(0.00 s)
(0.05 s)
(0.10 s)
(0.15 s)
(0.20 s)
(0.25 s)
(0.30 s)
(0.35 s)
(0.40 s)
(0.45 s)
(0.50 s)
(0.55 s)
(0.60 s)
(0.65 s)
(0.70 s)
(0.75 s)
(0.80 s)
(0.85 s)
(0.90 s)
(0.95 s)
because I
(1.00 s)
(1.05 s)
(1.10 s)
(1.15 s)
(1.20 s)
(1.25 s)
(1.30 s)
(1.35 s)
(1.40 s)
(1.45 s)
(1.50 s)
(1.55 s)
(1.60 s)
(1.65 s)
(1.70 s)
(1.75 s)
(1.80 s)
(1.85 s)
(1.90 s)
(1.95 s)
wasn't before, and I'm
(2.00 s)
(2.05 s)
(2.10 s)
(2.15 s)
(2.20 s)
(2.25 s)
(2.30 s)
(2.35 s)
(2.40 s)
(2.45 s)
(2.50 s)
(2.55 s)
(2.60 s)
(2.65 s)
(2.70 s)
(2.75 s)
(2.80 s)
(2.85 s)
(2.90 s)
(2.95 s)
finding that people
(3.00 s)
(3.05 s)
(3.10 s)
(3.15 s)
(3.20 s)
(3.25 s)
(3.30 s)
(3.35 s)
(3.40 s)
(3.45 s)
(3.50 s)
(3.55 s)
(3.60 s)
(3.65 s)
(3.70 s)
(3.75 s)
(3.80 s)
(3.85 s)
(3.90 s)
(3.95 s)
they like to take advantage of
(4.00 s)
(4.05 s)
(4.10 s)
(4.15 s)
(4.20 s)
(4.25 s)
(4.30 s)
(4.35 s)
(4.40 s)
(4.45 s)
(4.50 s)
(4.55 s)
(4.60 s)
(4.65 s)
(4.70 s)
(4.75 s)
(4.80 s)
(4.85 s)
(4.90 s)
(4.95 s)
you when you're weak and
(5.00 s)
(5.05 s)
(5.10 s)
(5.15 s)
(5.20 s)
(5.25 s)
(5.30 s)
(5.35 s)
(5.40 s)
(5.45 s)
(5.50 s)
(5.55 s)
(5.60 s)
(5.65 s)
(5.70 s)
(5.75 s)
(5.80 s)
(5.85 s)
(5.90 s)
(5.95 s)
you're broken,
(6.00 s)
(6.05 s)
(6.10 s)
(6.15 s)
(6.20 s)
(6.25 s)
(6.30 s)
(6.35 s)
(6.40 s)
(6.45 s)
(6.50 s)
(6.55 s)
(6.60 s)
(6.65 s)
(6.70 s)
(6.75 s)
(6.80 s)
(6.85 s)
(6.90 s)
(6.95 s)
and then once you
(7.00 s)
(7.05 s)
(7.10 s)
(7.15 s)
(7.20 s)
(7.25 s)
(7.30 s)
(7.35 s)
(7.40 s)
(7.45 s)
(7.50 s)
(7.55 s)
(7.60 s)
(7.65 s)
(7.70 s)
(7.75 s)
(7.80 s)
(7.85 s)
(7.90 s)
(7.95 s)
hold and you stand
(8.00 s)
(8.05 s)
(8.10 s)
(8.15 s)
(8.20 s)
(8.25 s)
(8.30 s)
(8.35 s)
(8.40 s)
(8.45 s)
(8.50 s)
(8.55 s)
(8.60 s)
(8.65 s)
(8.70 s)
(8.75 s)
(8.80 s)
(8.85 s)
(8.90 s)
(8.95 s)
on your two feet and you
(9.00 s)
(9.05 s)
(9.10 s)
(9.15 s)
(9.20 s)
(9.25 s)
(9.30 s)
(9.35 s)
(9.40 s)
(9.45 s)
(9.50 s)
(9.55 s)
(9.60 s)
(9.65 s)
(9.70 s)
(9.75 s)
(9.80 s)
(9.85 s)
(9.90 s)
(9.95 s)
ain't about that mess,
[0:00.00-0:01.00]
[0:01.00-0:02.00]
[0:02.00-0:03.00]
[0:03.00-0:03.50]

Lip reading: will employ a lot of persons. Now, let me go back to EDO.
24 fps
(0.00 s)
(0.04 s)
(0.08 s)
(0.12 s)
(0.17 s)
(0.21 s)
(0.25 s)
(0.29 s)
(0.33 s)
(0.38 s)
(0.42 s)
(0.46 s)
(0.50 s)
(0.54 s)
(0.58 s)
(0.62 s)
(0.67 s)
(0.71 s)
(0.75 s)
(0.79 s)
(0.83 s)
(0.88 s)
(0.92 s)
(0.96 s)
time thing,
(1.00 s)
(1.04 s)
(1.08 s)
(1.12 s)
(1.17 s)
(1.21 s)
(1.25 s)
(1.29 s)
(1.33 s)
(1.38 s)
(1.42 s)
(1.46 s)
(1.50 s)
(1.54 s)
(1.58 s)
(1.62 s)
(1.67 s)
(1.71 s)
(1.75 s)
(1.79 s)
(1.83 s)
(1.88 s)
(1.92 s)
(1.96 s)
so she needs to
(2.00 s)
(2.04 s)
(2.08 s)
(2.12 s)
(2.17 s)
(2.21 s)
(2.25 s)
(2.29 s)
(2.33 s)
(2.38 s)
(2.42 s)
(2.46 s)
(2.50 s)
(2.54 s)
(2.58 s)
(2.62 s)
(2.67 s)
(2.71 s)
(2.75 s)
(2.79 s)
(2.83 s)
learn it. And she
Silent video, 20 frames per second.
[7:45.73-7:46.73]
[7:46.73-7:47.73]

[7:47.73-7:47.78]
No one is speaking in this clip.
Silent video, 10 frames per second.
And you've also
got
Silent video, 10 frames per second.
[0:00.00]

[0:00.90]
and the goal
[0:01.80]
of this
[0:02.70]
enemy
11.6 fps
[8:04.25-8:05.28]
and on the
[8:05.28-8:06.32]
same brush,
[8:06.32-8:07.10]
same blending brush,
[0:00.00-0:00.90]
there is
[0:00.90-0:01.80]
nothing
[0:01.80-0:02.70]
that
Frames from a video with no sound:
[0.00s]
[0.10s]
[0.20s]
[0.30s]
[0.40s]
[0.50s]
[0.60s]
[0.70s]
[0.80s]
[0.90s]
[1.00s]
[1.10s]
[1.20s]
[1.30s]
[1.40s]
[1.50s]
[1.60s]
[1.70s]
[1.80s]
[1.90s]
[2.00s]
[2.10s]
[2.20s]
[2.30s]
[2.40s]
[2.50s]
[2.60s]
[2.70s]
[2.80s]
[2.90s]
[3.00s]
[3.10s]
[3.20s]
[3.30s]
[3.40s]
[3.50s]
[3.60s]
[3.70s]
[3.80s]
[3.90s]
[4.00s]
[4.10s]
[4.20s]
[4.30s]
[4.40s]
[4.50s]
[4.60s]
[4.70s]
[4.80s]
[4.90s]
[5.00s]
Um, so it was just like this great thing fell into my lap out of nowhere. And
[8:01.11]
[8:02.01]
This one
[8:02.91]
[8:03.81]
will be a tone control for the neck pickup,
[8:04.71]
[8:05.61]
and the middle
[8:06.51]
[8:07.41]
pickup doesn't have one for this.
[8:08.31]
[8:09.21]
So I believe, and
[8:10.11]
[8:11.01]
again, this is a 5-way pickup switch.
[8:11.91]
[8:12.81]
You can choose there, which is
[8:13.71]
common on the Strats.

== == ==

## Exercise directions
Write each line of the data down again exactly as it reads.

## Output for this exercise
(0.00 s)
(0.05 s)
(0.10 s)
(0.15 s)
(0.20 s)
(0.25 s)
(0.30 s)
(0.35 s)
(0.40 s)
(0.45 s)
(0.50 s)
(0.55 s)
(0.60 s)
(0.65 s)
(0.70 s)
(0.75 s)
(0.80 s)
(0.85 s)
(0.90 s)
(0.95 s)
because I
(1.00 s)
(1.05 s)
(1.10 s)
(1.15 s)
(1.20 s)
(1.25 s)
(1.30 s)
(1.35 s)
(1.40 s)
(1.45 s)
(1.50 s)
(1.55 s)
(1.60 s)
(1.65 s)
(1.70 s)
(1.75 s)
(1.80 s)
(1.85 s)
(1.90 s)
(1.95 s)
wasn't before, and I'm
(2.00 s)
(2.05 s)
(2.10 s)
(2.15 s)
(2.20 s)
(2.25 s)
(2.30 s)
(2.35 s)
(2.40 s)
(2.45 s)
(2.50 s)
(2.55 s)
(2.60 s)
(2.65 s)
(2.70 s)
(2.75 s)
(2.80 s)
(2.85 s)
(2.90 s)
(2.95 s)
finding that people
(3.00 s)
(3.05 s)
(3.10 s)
(3.15 s)
(3.20 s)
(3.25 s)
(3.30 s)
(3.35 s)
(3.40 s)
(3.45 s)
(3.50 s)
(3.55 s)
(3.60 s)
(3.65 s)
(3.70 s)
(3.75 s)
(3.80 s)
(3.85 s)
(3.90 s)
(3.95 s)
they like to take advantage of
(4.00 s)
(4.05 s)
(4.10 s)
(4.15 s)
(4.20 s)
(4.25 s)
(4.30 s)
(4.35 s)
(4.40 s)
(4.45 s)
(4.50 s)
(4.55 s)
(4.60 s)
(4.65 s)
(4.70 s)
(4.75 s)
(4.80 s)
(4.85 s)
(4.90 s)
(4.95 s)
you when you're weak and
(5.00 s)
(5.05 s)
(5.10 s)
(5.15 s)
(5.20 s)
(5.25 s)
(5.30 s)
(5.35 s)
(5.40 s)
(5.45 s)
(5.50 s)
(5.55 s)
(5.60 s)
(5.65 s)
(5.70 s)
(5.75 s)
(5.80 s)
(5.85 s)
(5.90 s)
(5.95 s)
you're broken,
(6.00 s)
(6.05 s)
(6.10 s)
(6.15 s)
(6.20 s)
(6.25 s)
(6.30 s)
(6.35 s)
(6.40 s)
(6.45 s)
(6.50 s)
(6.55 s)
(6.60 s)
(6.65 s)
(6.70 s)
(6.75 s)
(6.80 s)
(6.85 s)
(6.90 s)
(6.95 s)
and then once you
(7.00 s)
(7.05 s)
(7.10 s)
(7.15 s)
(7.20 s)
(7.25 s)
(7.30 s)
(7.35 s)
(7.40 s)
(7.45 s)
(7.50 s)
(7.55 s)
(7.60 s)
(7.65 s)
(7.70 s)
(7.75 s)
(7.80 s)
(7.85 s)
(7.90 s)
(7.95 s)
hold and you stand
(8.00 s)
(8.05 s)
(8.10 s)
(8.15 s)
(8.20 s)
(8.25 s)
(8.30 s)
(8.35 s)
(8.40 s)
(8.45 s)
(8.50 s)
(8.55 s)
(8.60 s)
(8.65 s)
(8.70 s)
(8.75 s)
(8.80 s)
(8.85 s)
(8.90 s)
(8.95 s)
on your two feet and you
(9.00 s)
(9.05 s)
(9.10 s)
(9.15 s)
(9.20 s)
(9.25 s)
(9.30 s)
(9.35 s)
(9.40 s)
(9.45 s)
(9.50 s)
(9.55 s)
(9.60 s)
(9.65 s)
(9.70 s)
(9.75 s)
(9.80 s)
(9.85 s)
(9.90 s)
(9.95 s)
ain't about that mess,
[0:00.00-0:01.00]
[0:01.00-0:02.00]
[0:02.00-0:03.00]
[0:03.00-0:03.50]

Lip reading: will employ a lot of persons. Now, let me go back to EDO.
24 fps
(0.00 s)
(0.04 s)
(0.08 s)
(0.12 s)
(0.17 s)
(0.21 s)
(0.25 s)
(0.29 s)
(0.33 s)
(0.38 s)
(0.42 s)
(0.46 s)
(0.50 s)
(0.54 s)
(0.58 s)
(0.62 s)
(0.67 s)
(0.71 s)
(0.75 s)
(0.79 s)
(0.83 s)
(0.88 s)
(0.92 s)
(0.96 s)
time thing,
(1.00 s)
(1.04 s)
(1.08 s)
(1.12 s)
(1.17 s)
(1.21 s)
(1.25 s)
(1.29 s)
(1.33 s)
(1.38 s)
(1.42 s)
(1.46 s)
(1.50 s)
(1.54 s)
(1.58 s)
(1.62 s)
(1.67 s)
(1.71 s)
(1.75 s)
(1.79 s)
(1.83 s)
(1.88 s)
(1.92 s)
(1.96 s)
so she needs to
(2.00 s)
(2.04 s)
(2.08 s)
(2.12 s)
(2.17 s)
(2.21 s)
(2.25 s)
(2.29 s)
(2.33 s)
(2.38 s)
(2.42 s)
(2.46 s)
(2.50 s)
(2.54 s)
(2.58 s)
(2.62 s)
(2.67 s)
(2.71 s)
(2.75 s)
(2.79 s)
(2.83 s)
learn it. And she
Silent video, 20 frames per second.
[7:45.73-7:46.73]
[7:46.73-7:47.73]

[7:47.73-7:47.78]
No one is speaking in this clip.
Silent video, 10 frames per second.
And you've also
got
Silent video, 10 frames per second.
[0:00.00]

[0:00.90]
and the goal
[0:01.80]
of this
[0:02.70]
enemy
11.6 fps
[8:04.25-8:05.28]
and on the
[8:05.28-8:06.32]
same brush,
[8:06.32-8:07.10]
same blending brush,
[0:00.00-0:00.90]
there is
[0:00.90-0:01.80]
nothing
[0:01.80-0:02.70]
that
Frames from a video with no sound:
[0.00s]
[0.10s]
[0.20s]
[0.30s]
[0.40s]
[0.50s]
[0.60s]
[0.70s]
[0.80s]
[0.90s]
[1.00s]
[1.10s]
[1.20s]
[1.30s]
[1.40s]
[1.50s]
[1.60s]
[1.70s]
[1.80s]
[1.90s]
[2.00s]
[2.10s]
[2.20s]
[2.30s]
[2.40s]
[2.50s]
[2.60s]
[2.70s]
[2.80s]
[2.90s]
[3.00s]
[3.10s]
[3.20s]
[3.30s]
[3.40s]
[3.50s]
[3.60s]
[3.70s]
[3.80s]
[3.90s]
[4.00s]
[4.10s]
[4.20s]
[4.30s]
[4.40s]
[4.50s]
[4.60s]
[4.70s]
[4.80s]
[4.90s]
[5.00s]
Um, so it was just like this great thing fell into my lap out of nowhere. And
[8:01.11]
[8:02.01]
This one
[8:02.91]
[8:03.81]
will be a tone control for the neck pickup,
[8:04.71]
[8:05.61]
and the middle
[8:06.51]
[8:07.41]
pickup doesn't have one for this.
[8:08.31]
[8:09.21]
So I believe, and
[8:10.11]
[8:11.01]
again, this is a 5-way pickup switch.
[8:11.91]
[8:12.81]
You can choose there, which is
[8:13.71]
common on the Strats.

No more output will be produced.